## WHAT IS BEING ASKED:
Extract, from the records beneath this instruction, each line that contains the word "Video".

## THE DATA:
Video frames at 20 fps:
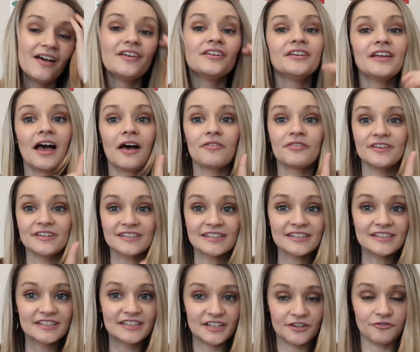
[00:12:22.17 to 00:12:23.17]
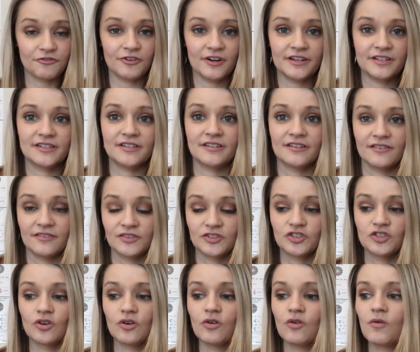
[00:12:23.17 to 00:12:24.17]
Now this is different.
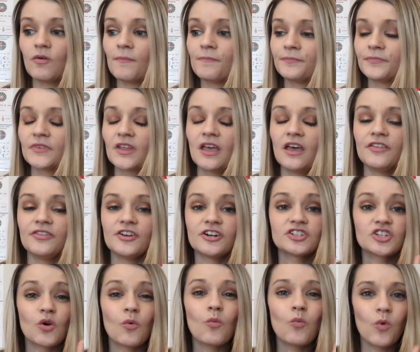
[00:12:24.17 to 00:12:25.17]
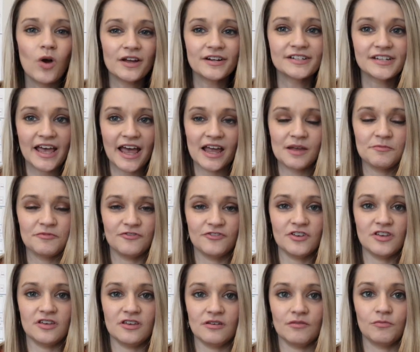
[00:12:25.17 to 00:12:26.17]
So there's a one-time
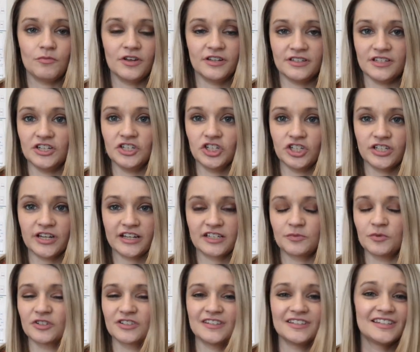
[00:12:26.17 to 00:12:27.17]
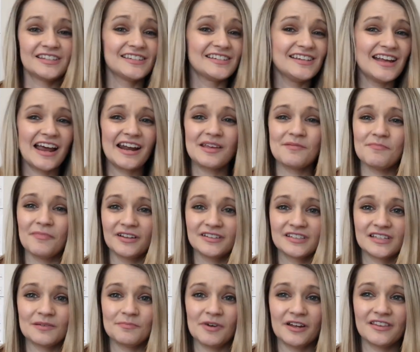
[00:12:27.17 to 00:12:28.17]
fee with teaching textbooks. This is not a
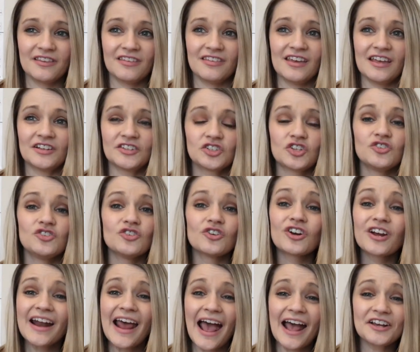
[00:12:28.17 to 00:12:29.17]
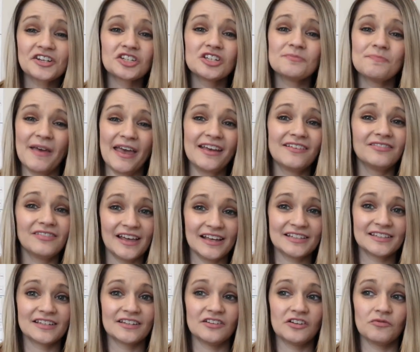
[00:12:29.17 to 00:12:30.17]
month-to-month thing. So you're gonna actually pay
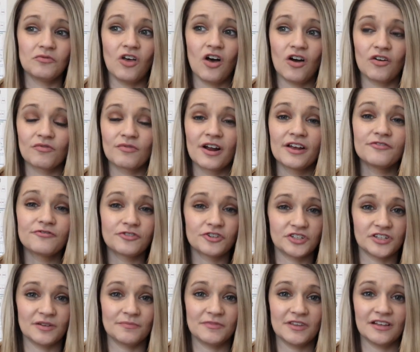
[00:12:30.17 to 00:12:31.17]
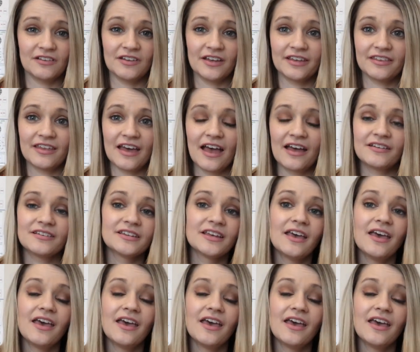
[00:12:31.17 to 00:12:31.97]
less in the long run for something like that.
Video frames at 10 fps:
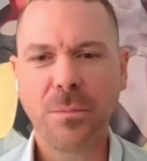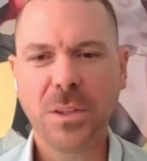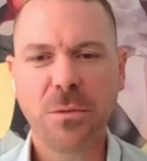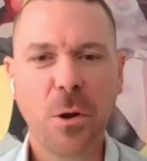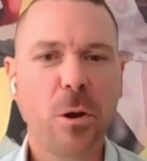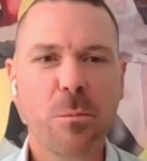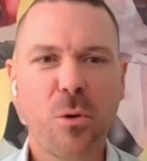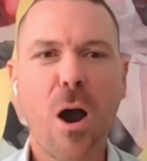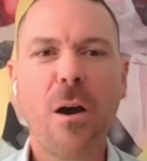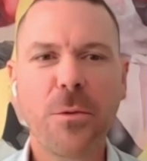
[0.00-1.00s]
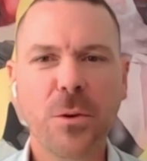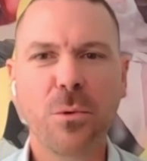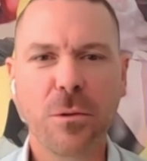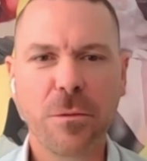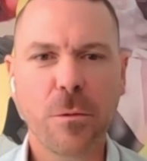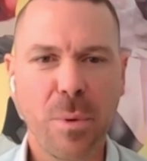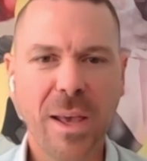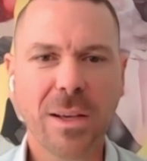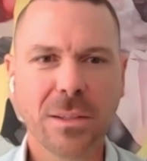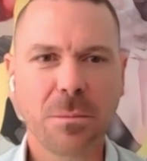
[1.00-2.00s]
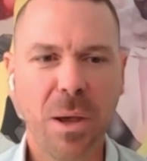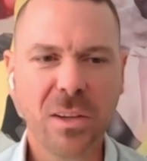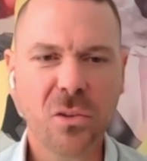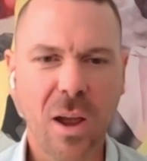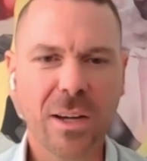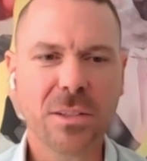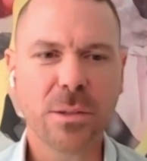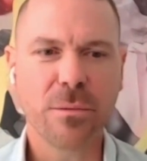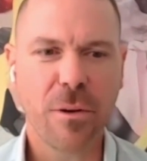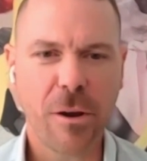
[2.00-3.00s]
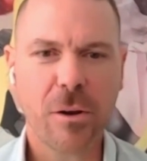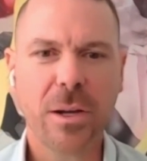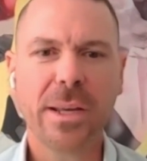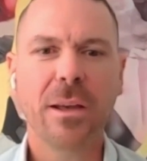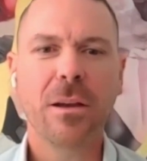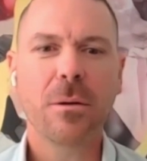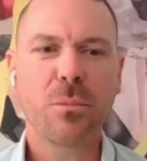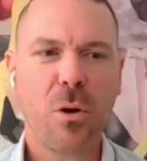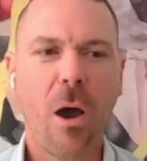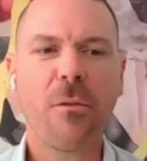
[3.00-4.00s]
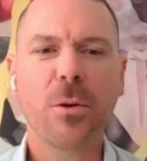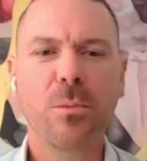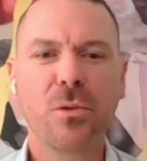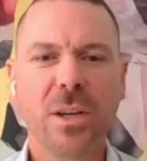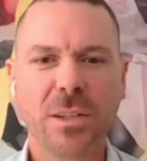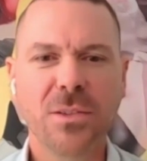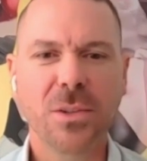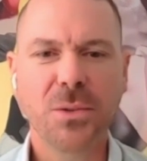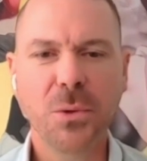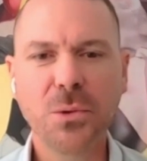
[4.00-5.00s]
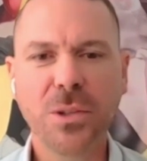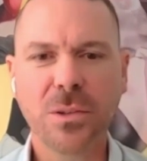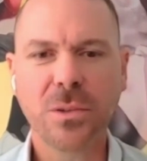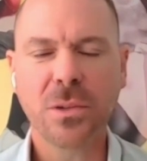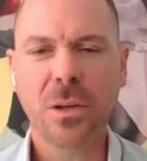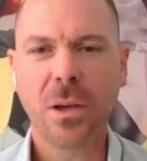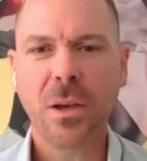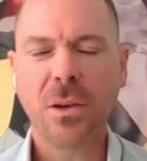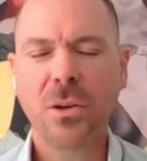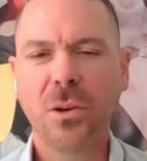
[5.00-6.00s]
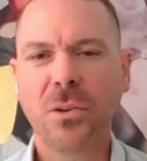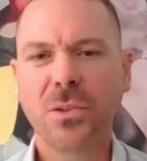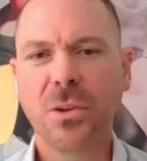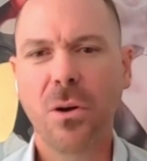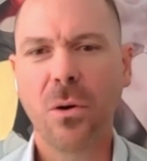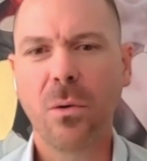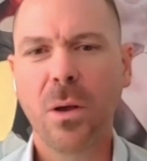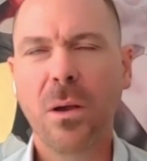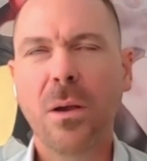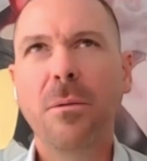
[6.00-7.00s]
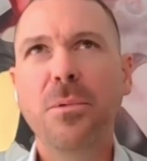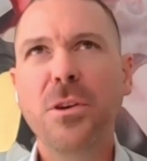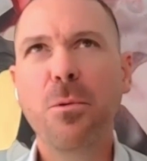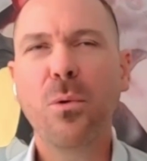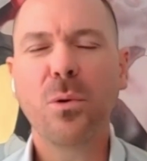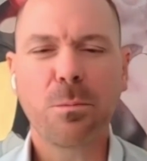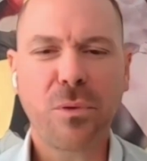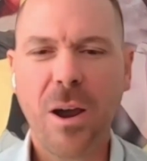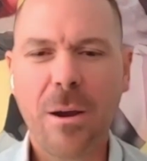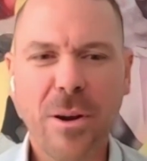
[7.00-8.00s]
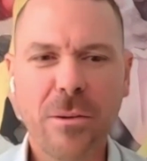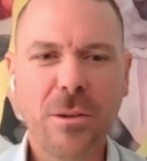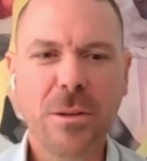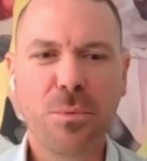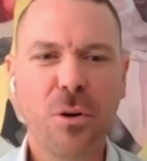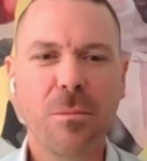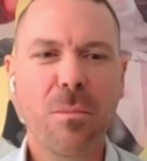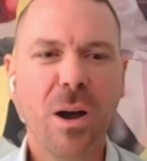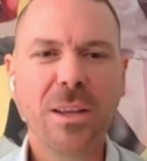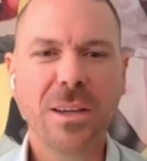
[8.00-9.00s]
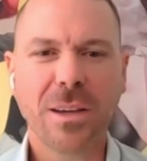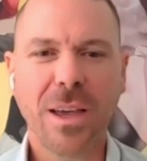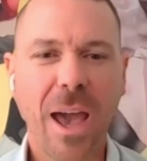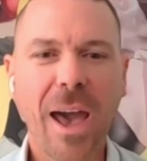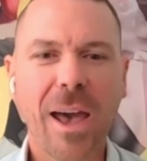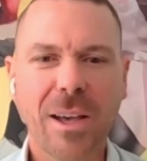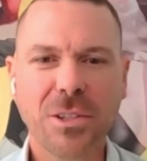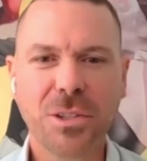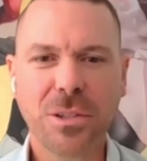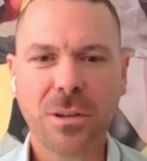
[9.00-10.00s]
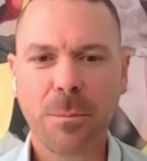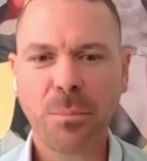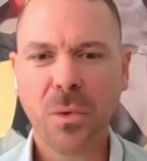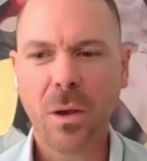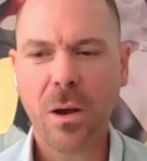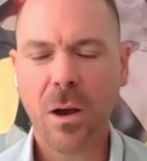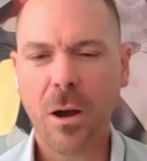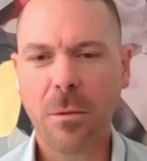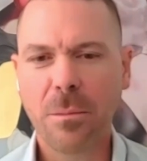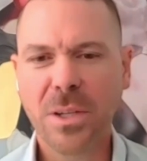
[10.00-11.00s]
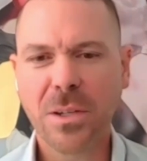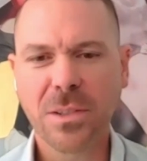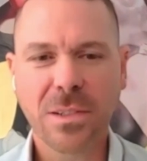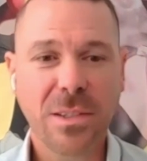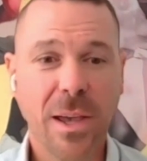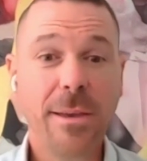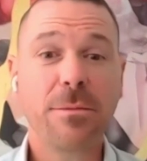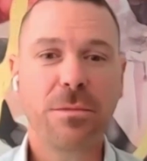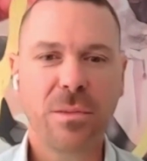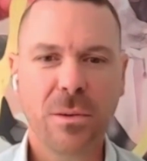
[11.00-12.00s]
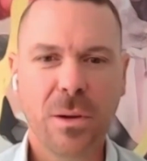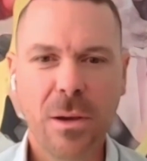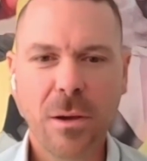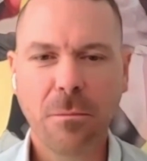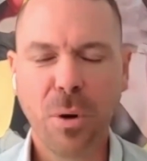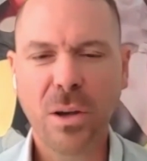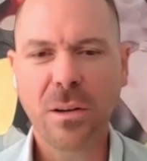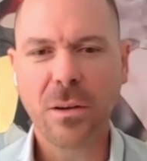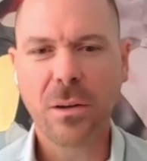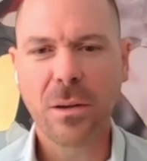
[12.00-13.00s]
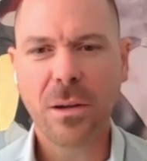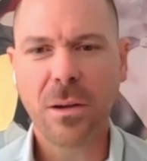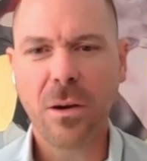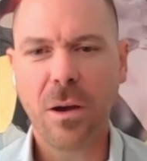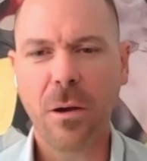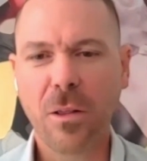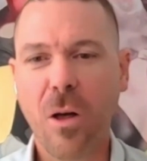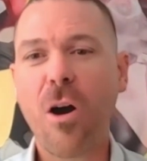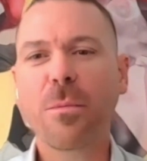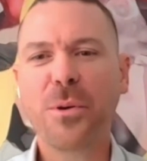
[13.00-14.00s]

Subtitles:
it's very profitable for banks. Banks are actually very profitable institutions. So people will primarily put money in cash because it's safe, but in a long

## ANSWER TO THIS TASK:
Video frames at 20 fps:
Video frames at 10 fps:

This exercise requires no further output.